I primi capelli bianchi, i problemi sul lavoro, le bollette da pagare, i figli da crescere: nel mezzo del cammin di nostra vita ci ritroviamo tutti per una selva oscura, che ormai siamo abituati a chiamare “crisi di mezza età”. Ma questa condizione esiste davvero o è soltanto un buon soggetto per sit-com, o peggio ancora, una trovata pubblicitaria per vendere integratori e pillole della felicità? Il dubbio (lecito) nasce leggendo una nuova ricerca pubblicata su Developmental Psychology dai ricercatori canadesi dell’Università di Alberta. La loro conclusione? Scusate, abbiamo scherzato, la crisi di mezza età non è mai esistita, anzi: la curva della felicità si impenna proprio quando si spalancano le porte della vita adulta.

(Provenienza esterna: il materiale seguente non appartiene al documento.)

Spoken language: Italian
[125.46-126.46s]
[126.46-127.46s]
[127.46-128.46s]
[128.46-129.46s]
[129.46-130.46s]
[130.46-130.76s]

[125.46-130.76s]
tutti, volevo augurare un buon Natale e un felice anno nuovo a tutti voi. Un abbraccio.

Se ve lo state chiedendo, la risposta è no: non sono impazziti, tutt’altro. Questi ricercatori hanno semplicemente cambiato punto di vista. Invece che studiare la popolazione in maniera statica, “fotografando” il benessere psicologico delle persone in un preciso momento della loro vita, hanno deciso di studiare l’evoluzione della felicità in divenire, seguendo un campione di 1.500 persone col passare degli anni.

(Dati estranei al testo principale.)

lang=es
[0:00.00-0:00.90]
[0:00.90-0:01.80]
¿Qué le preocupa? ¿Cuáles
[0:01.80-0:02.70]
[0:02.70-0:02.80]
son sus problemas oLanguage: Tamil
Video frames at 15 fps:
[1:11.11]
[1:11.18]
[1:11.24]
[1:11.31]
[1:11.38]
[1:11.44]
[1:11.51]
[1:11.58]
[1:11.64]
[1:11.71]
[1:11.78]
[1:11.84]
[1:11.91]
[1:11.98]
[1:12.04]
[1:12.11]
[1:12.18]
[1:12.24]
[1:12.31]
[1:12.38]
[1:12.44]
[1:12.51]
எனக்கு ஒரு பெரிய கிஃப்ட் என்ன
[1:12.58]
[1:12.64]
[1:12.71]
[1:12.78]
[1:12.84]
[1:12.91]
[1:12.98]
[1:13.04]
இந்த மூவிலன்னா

Al centro del loro studio, infatti, sono finiti due gruppi di individui: gli ex studenti delle scuole superiori, seguiti dai 18 ai 43 anni di età, e gli ex studenti universitari, monitorati dai 23 ai 37 anni.
I risultati hanno dimostrato che la famosa curva della felicità non ha una forma ad U, cioè non raggiunge il picco più basso nella cosiddetta mezza età, tra i 20 e i 40 anni. In realtà quello che si verifica è l’esatto contrario: la curva si impenna proprio a partire dai 20 anni, continua a salire a 30 e mostra solo una leggera flessione ai 40. Tenendo conto poi delle variabili più disparate, come il divorzio o la perdita di lavoro, la curva della felicità continua a mostrare un andamento crescente dopo la scuola e l’università. Un’informazione importante, non solo per tirarci un po’ su il morale, ma anche per valutare le eventuali conseguenze sulle condizioni di salute delle persone, sulla loro longevità e, in ultima analisi, sul peso che possono avere per le casse dei sistemi sanitari nazionali.